French Navy officer (1753–1798)

Vice-Admiral François-Paul Brueys d'Aigalliers, Comte de Brueys (11 February 1753 – 1 August 1798) was a French Navy officer who served in the American Revolutionary War and French Revolutionary Wars. He commanded the French fleet in the Mediterranean campaign of 1798 until his death at the Battle of the Nile.

==Early life and naval career==

François-Paul Brueys d'Aigalliers was born on 11 February 1753 in Uzès, Languedoc into an aristocratic family. Joining the French Navy at the age of 13, he joined the crew of the 74-gun Protecteur as a volunteer in 1766 and served in several campaigns in the Levant. Becoming a Garde de la Marine in 1768, Brueys participated in the 1770 Tunis expedition on the 32-gun Atalante and went to Saint Domingue on board the 64-gun Actionnaire, though he was forced to leave the West Indies after contracting a tropical disease and returned to France, where Brueys served on shore establishments, mostly on France's southern coast.

Brueys was promoted to ship-of-the-line ensign in 1777 and again to ship-of-the-line lieutenant in April 1780, before serving on the 110-gun Terrible then the 74-gun Zélé in Admiral Luc Urbain du Bouëxic, comte de Guichen's squadron. He fought in the Battle of Martinique on 17 April along with two further engagements on 15 May and 19 May, along with the Battle of Fort Royal in late April 1781. Brueys was also present at the Battle of the Chesapeake in September 1781 and the Battle of Saint Kitts in February 1782. He then moved to the frigate Vestale, and was not present at the Battle of the Saintes. Brueys was made a Knight of the Order of Saint Louis at the end of the war.

Once peace was signed between Britain and France in 1783, Brueys was put in command of the aviso Chien de Chasse, serving for four years in the Antilles and off the American coast. In 1787, he was given command of another aviso, Coureur, which he cruised along the coasts of Latin America. Brueys proceeded to return to France, where he took command of the fluyt Barbeau before taking one year's leave between 1788 and 1789. In 1790, he was given command of the corvette Poulette. Brueys sailed her from Toulon to Algiers with the French consul general at the Regency of Algiers. Poulette also transported dispatches for the Levant Fleet and French consuls in the Levant.

==French Revolutionary Wars==

Though several of Bruey's family members and friends were killed during the Reign of Terror for being aristocrats, he managed to avoid such a fate himself.
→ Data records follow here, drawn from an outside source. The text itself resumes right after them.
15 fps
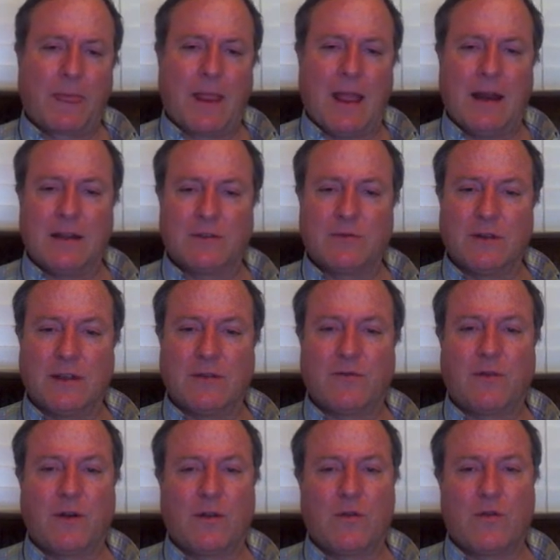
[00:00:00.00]
And it's really the
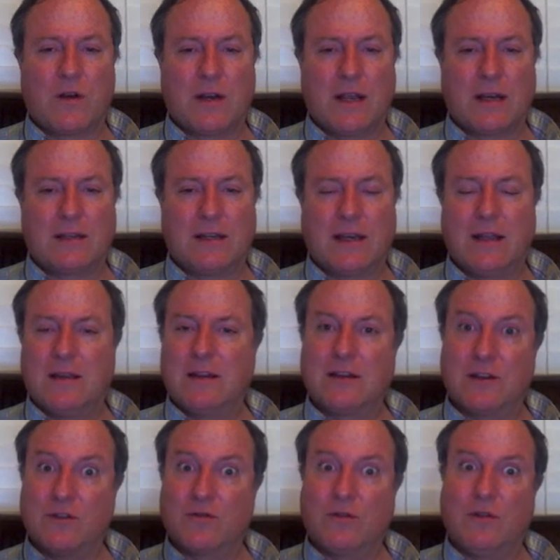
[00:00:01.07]
frontal cortex, again, this
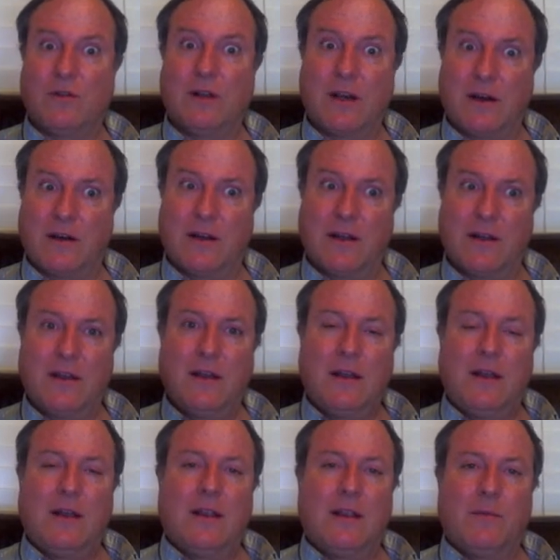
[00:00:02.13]
control area,
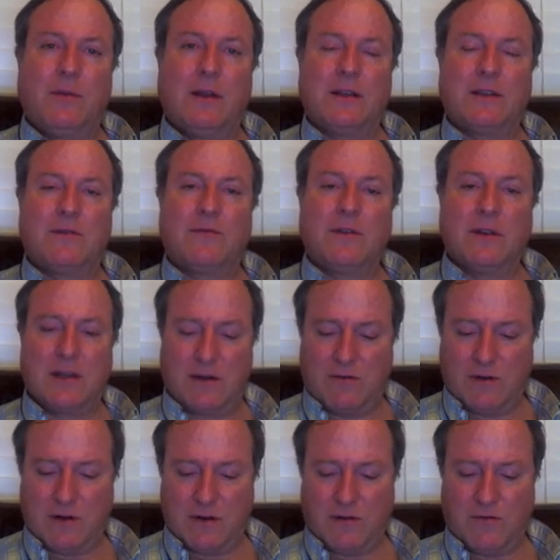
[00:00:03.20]
that plays a really
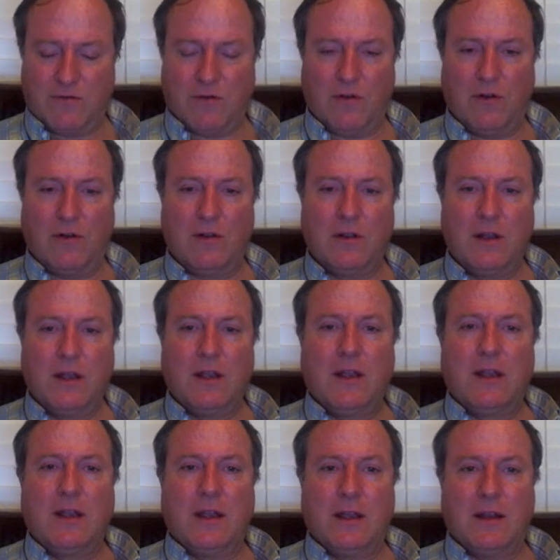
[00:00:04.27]
critical role
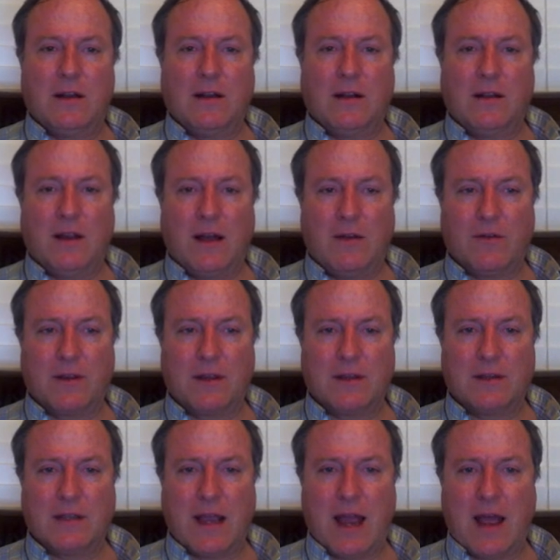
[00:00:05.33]
in allowing
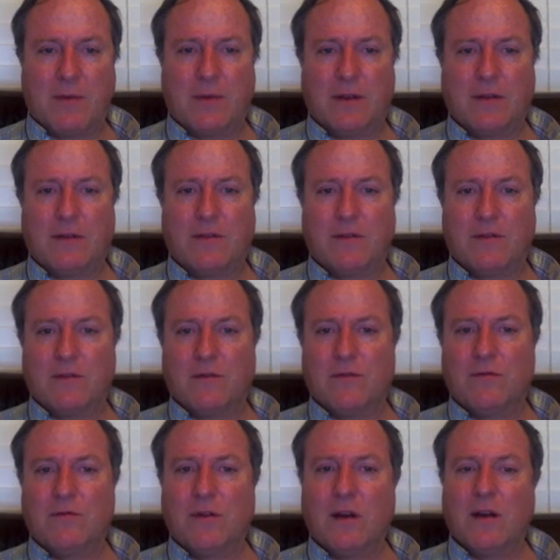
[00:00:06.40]
this to happen
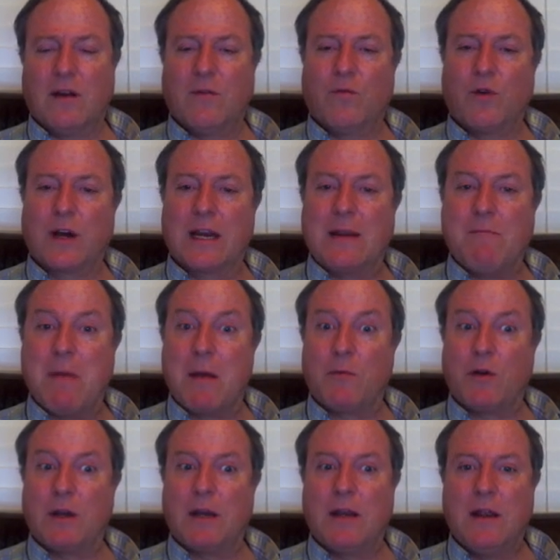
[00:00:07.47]
through uh, working
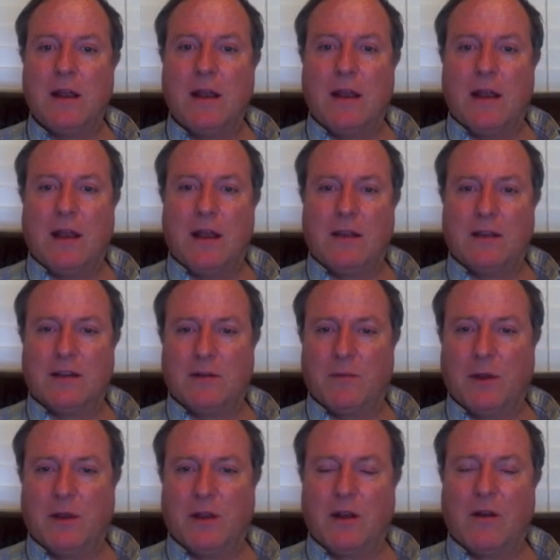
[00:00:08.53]
memory and this
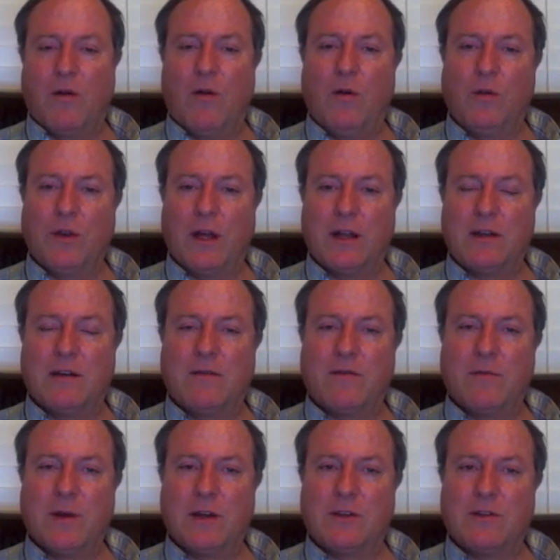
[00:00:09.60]
ability to hold on to
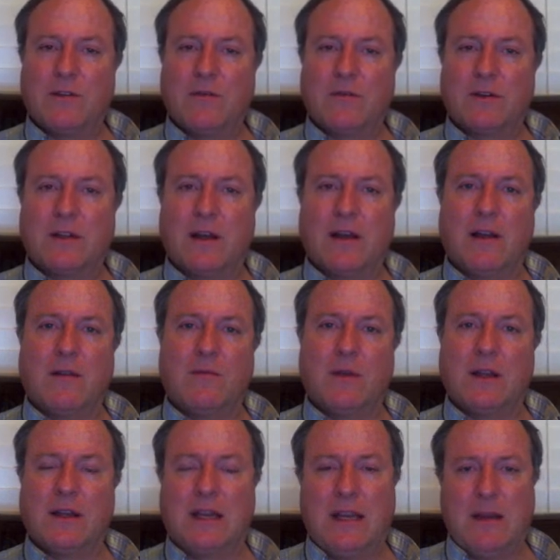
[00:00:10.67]
information over time
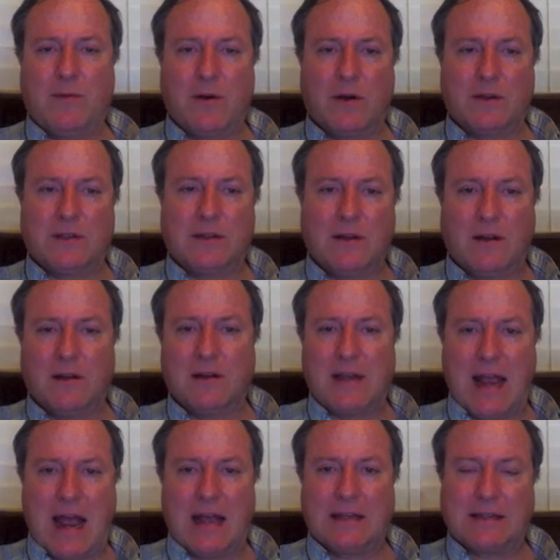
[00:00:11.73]
and keep us on
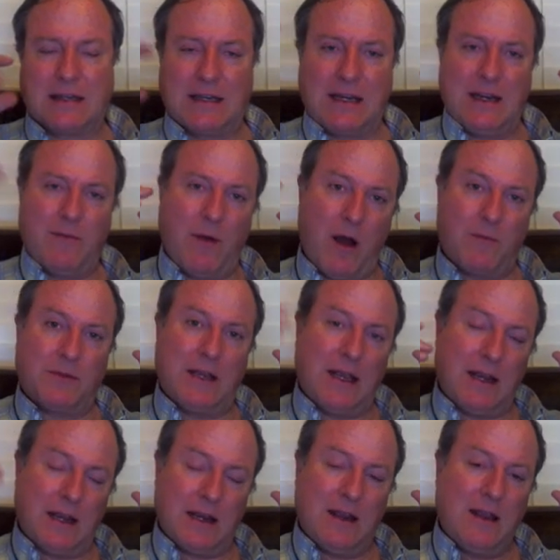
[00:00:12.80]
task and keep
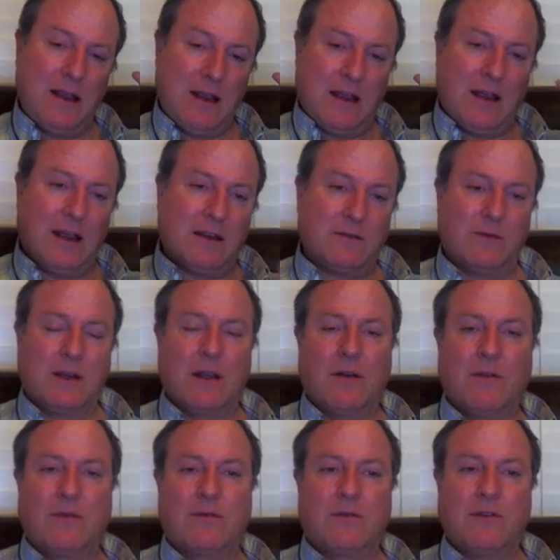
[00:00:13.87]
updating as we
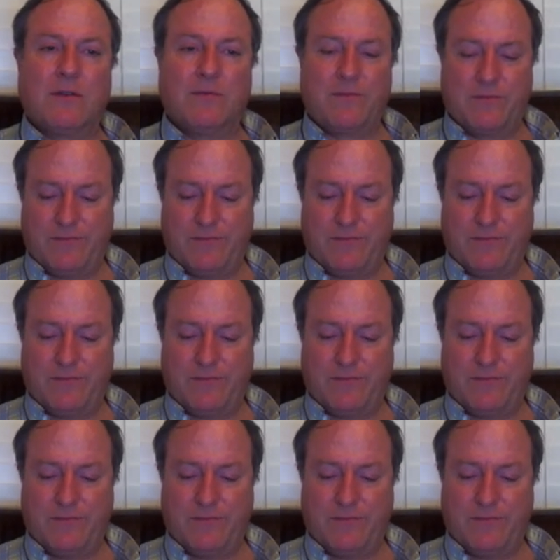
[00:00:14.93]
go through.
He did not emigrate and was promoted to ship-of-the-line captain on 1 January 1792, before placed in command of the 74-gun Lys at Toulon (renamed Tricolore after the French monarchy was abolished). Brueys participated in several Italian operations under Vice-admiral Laurent Jean François Truguet, including the bombardment of Oneglia, operations in Naples led by Louis-René Levassor de Latouche Tréville and the failed French expedition to Sardinia.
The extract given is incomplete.